-- Opening Marker --
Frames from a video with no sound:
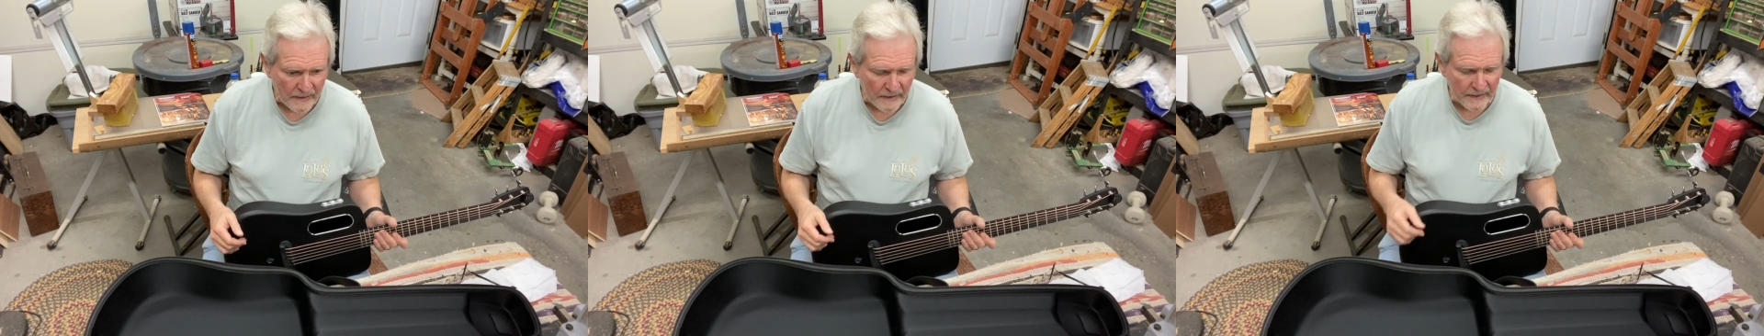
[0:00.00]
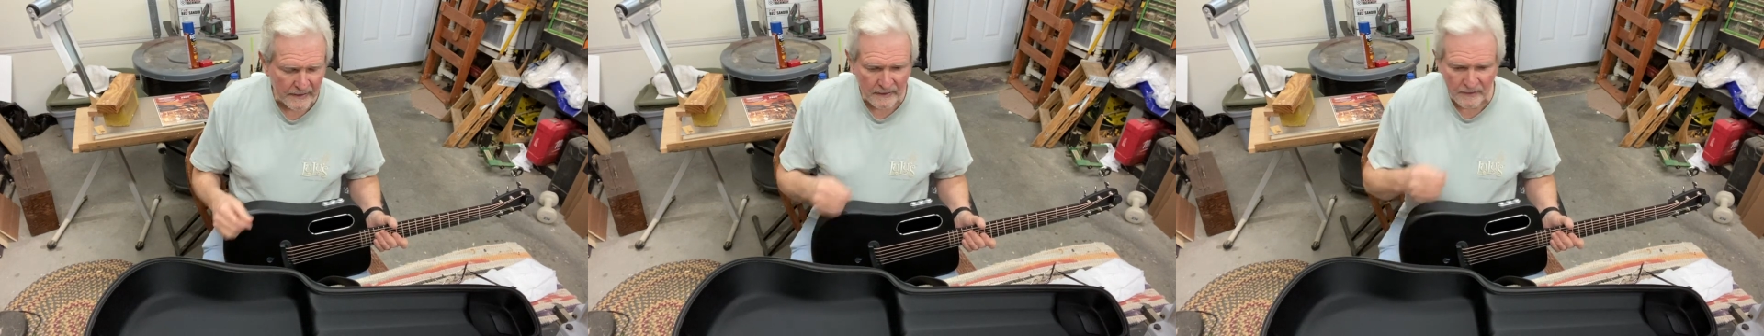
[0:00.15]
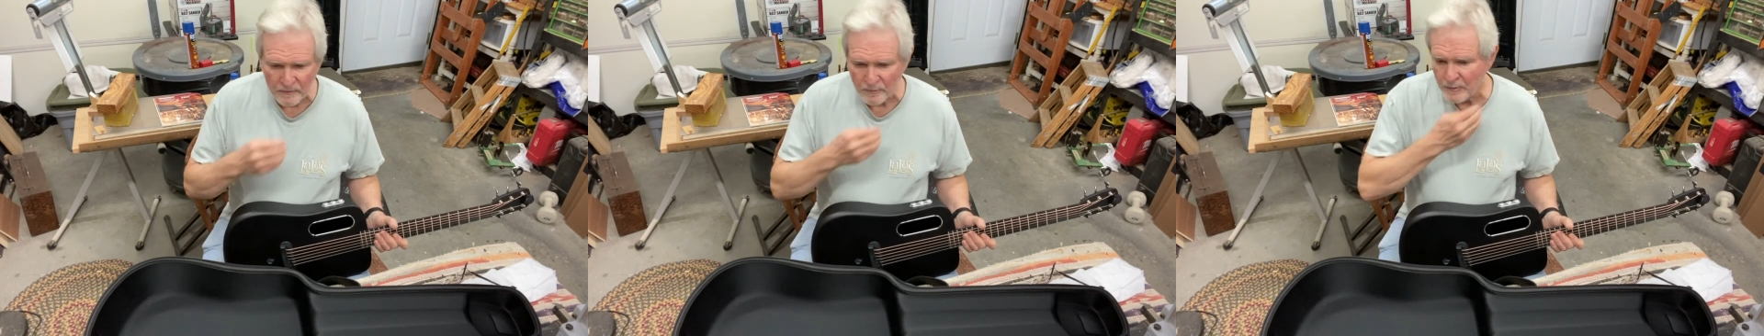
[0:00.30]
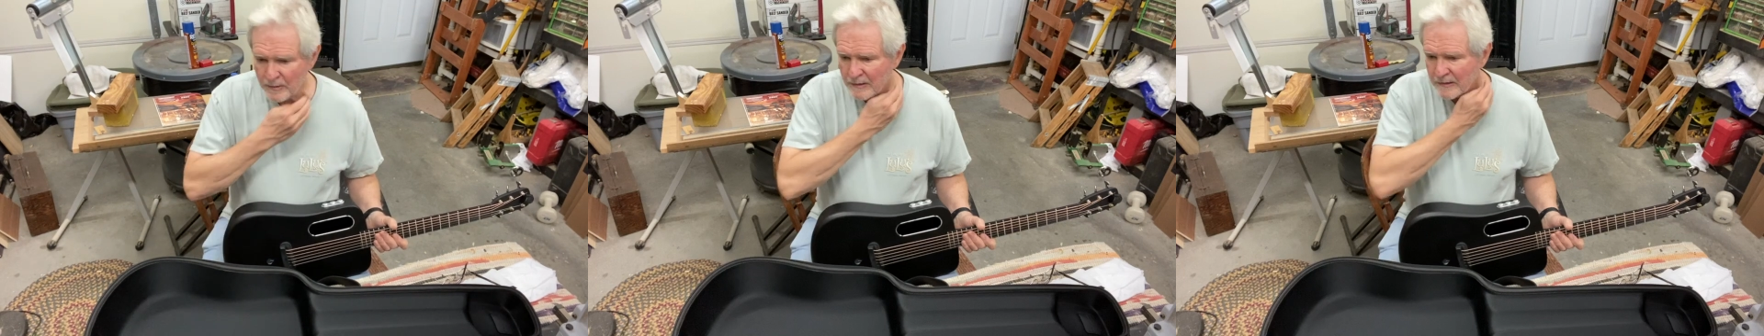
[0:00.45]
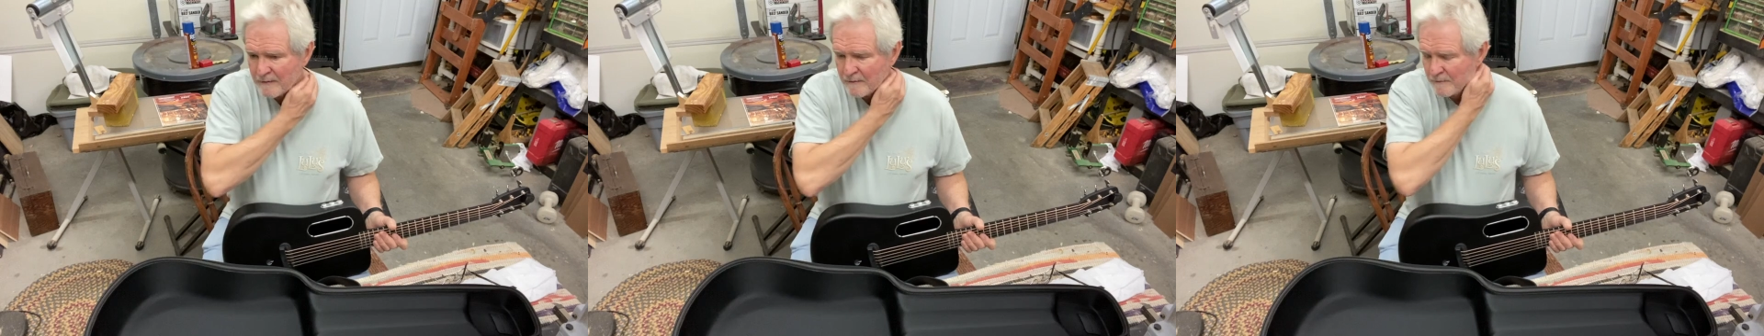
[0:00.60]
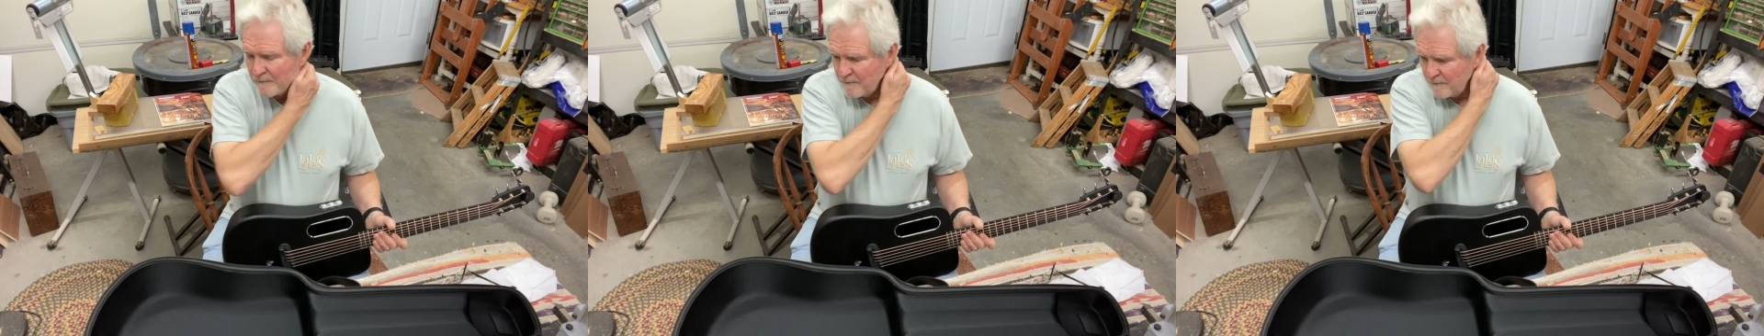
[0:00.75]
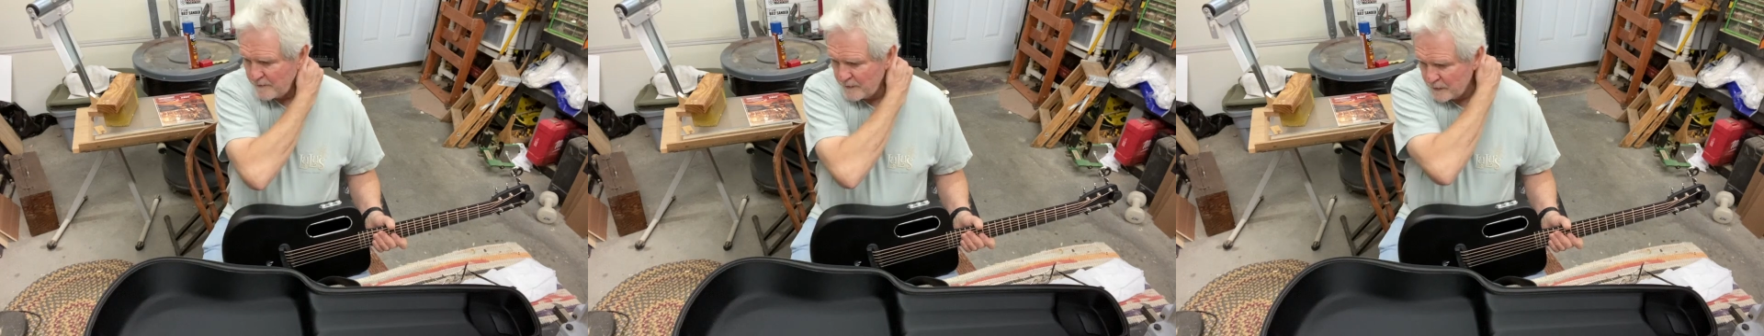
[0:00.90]
and it really
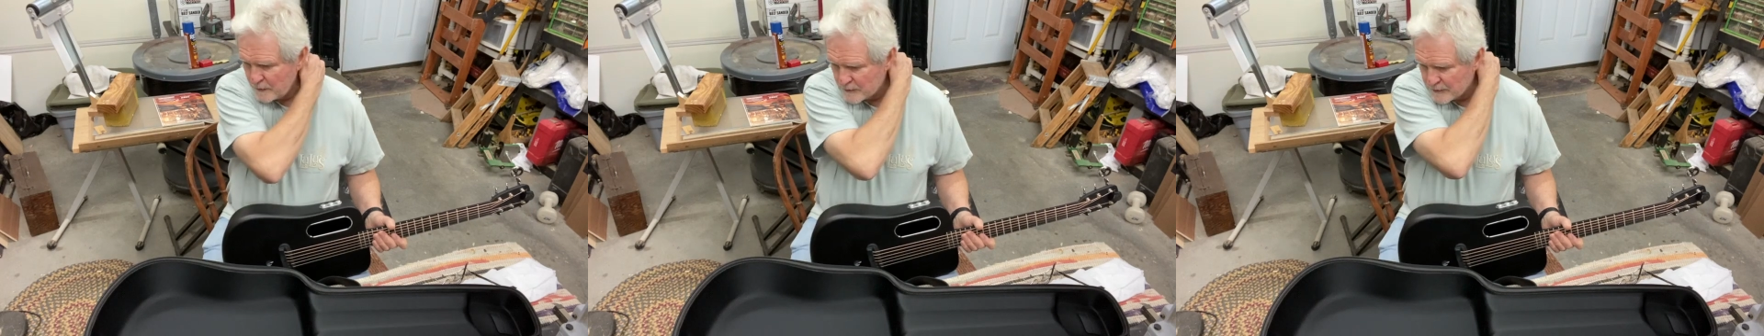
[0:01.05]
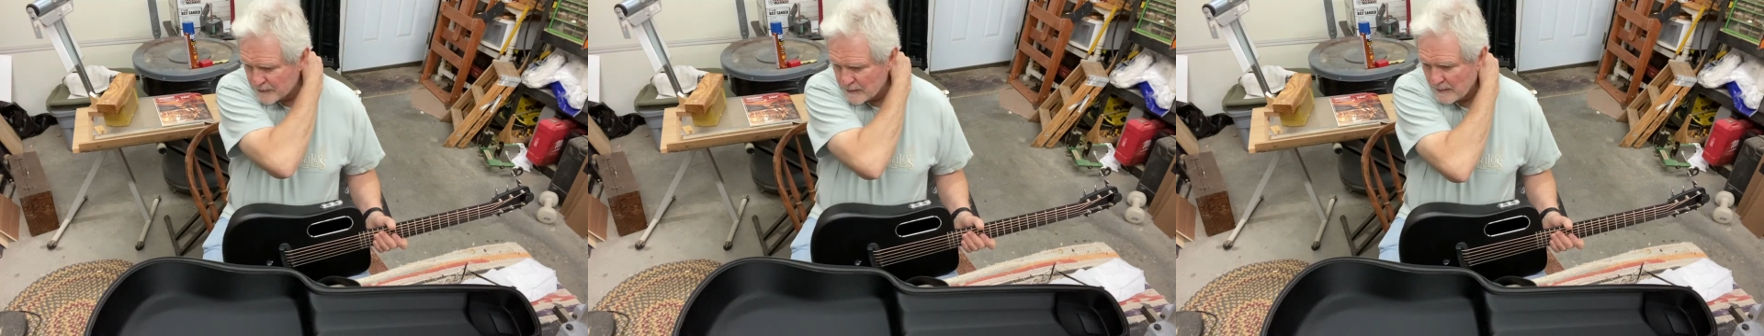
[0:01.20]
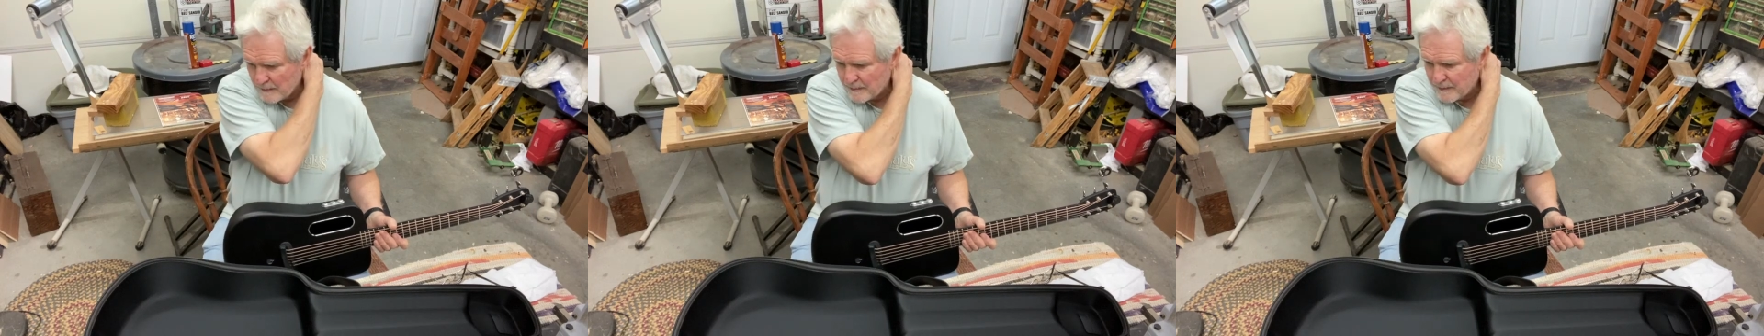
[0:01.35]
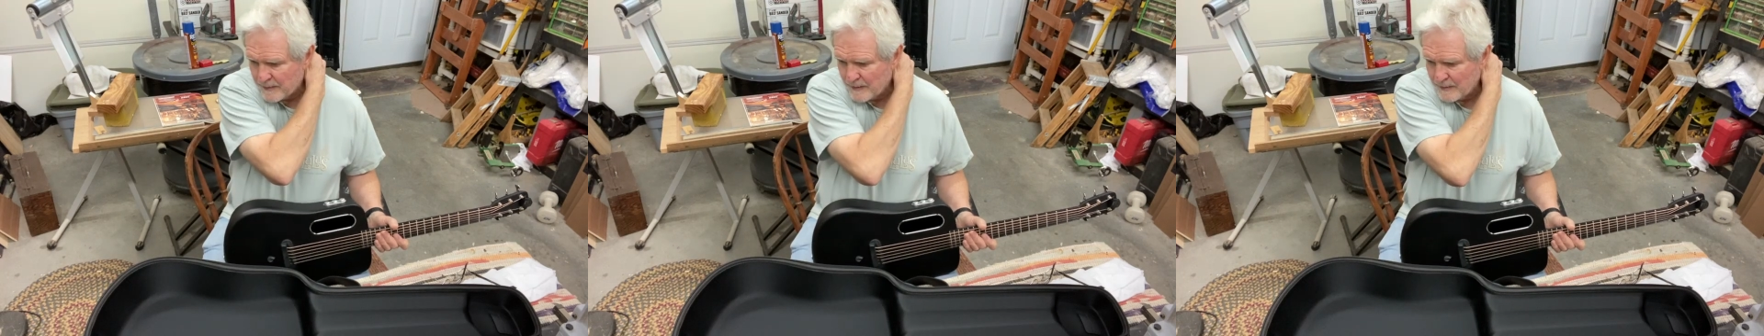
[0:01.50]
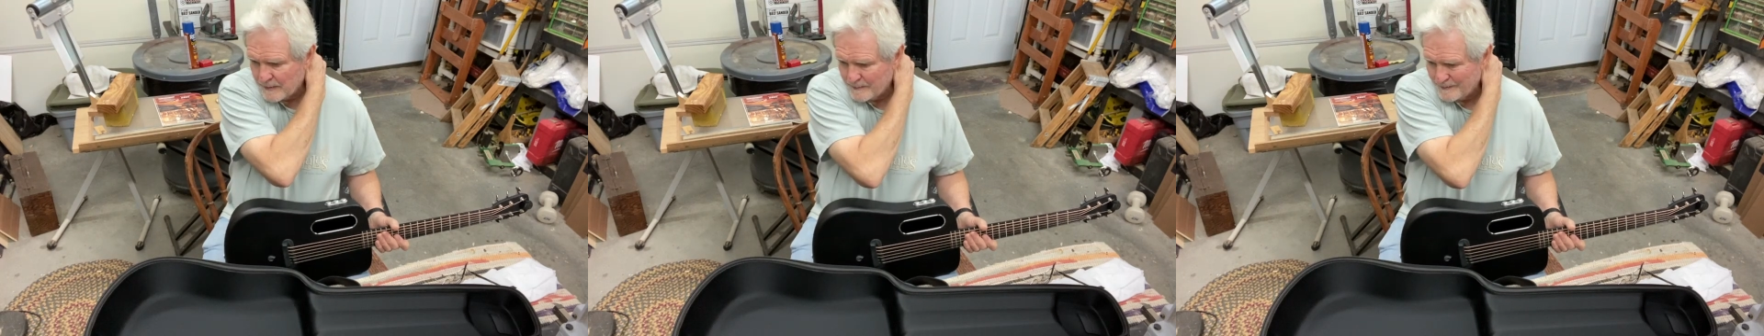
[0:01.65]
fills up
-- Closing Marker --
Return the full listing above verbatim, please, but without its images.

Frames from a video with no sound:
[0:00.00]
[0:00.15]
[0:00.30]
[0:00.45]
[0:00.60]
[0:00.75]
[0:00.90]
and it really
[0:01.05]
[0:01.20]
[0:01.35]
[0:01.50]
[0:01.65]
fills up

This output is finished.